Anche nel 2017 la nostra cooperativa ha registrato un’inflazione inferiore a quella del mercato, confermando così la funzione calmieratrice dei prezzi: inflazione interna dell’1,2%, a livello nazionale dell’1,5% e del 2,3% nel comune di Firenze, secondo dati Istat.

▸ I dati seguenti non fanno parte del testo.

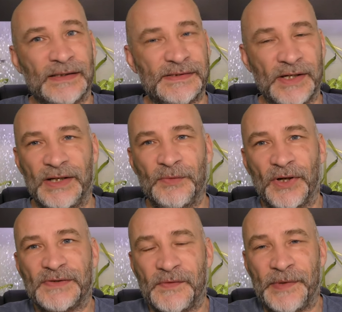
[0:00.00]
Certainly
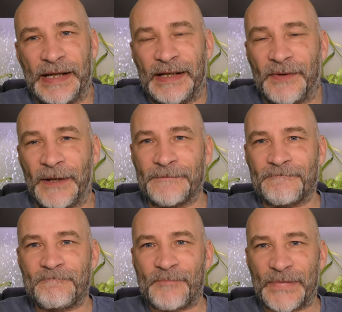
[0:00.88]
works for me anyway.
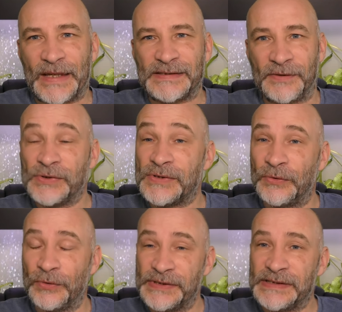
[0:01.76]
So
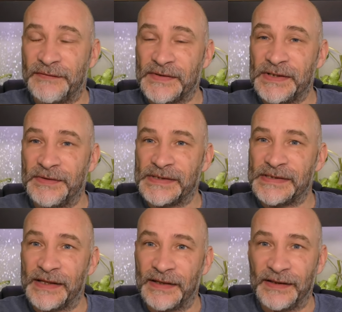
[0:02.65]
all there is left to do is to
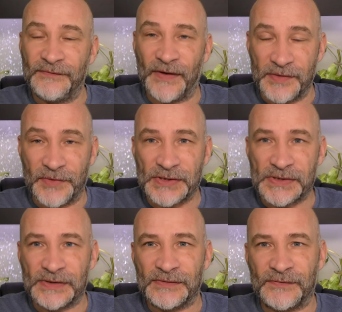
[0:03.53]
say thank you very
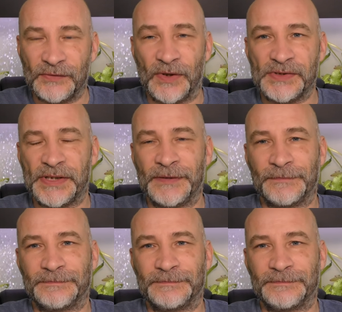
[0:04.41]
much for watching.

Negli ultimi 17 anni i nostri soci/consumatori hanno beneficiato di un differenziale di oltre 11 punti percentuali rispetto all’incremento dell’indice alimentare Istat nella città di Firenze e di oltre 22 punti percentuali rispetto all’incremento dello stesso indice Istat nazionale. I supermercati di Unicoop Firenze sono ritenuti fra i più convenienti in Italia anche da autorevoli fonti esterne. La classifica della convenienza a livello nazionale vede, nei primi dieci posti, sei province dove è presente la cooperativa (fonte: Nielsen - Opus Panel). Terminiamo con i dati economici della nostra presenza sul territorio. Nel 2017 la cooperativa ha collaborato con circa 700 fornitori toscani, sviluppando un fatturato pari a circa 460 milioni di euro e ha favorito la creazione di filiere toscane che mirano a sostenere il nostro territorio e ad offrire ai nostri soci/clienti prodotti locali. Un esempio la filiera dell’ortofrutta che ha previsto l’inserimento di circa 150 piccoli produttori locali.

Giulio Bani

Consigliere delegato Area amministrativa 

 

Bilancio

Una cooperativa trasparente

È il terzo anno che applichiamo le nuove norme sulla trasparenza dei bilanci e dell’informazione verso i soci, e siamo andati oltre la stessa legge. Il bilancio è stato messo a disposizione dei soci sul nostro sito prima dello svolgimento delle assemblee, sotto forma di “proposta di bilancio”, mentre il Decreto Ministeriale del 18 settembre 2014 prevede l’obbligo di pubblicazione solo dopo l’approvazione del bilancio d’esercizio. La partecipazione alle 66 assemblee consultive delle sezioni soci è stata superiore alle aspettative: oltre 15.500 soci che hanno discusso non solo di bilancio ma anche di ambiente, salute, origine dei prodotti. Ai soci che hanno partecipato alle assemblee abbiamo inoltre fornito anche una pubblicazione con i dati principali della cooperativa, una specie di promemoria per seguire meglio la presentazione in assemblea. Da giugno sul sito www.coopfirenze.it e sui corner informatici collocati vicino alle sale e agli spazi delle sezioni soci sarà disponibile un documento con tutte le informazioni d’interesse per i soci, secondo quanto previsto dalla normativa.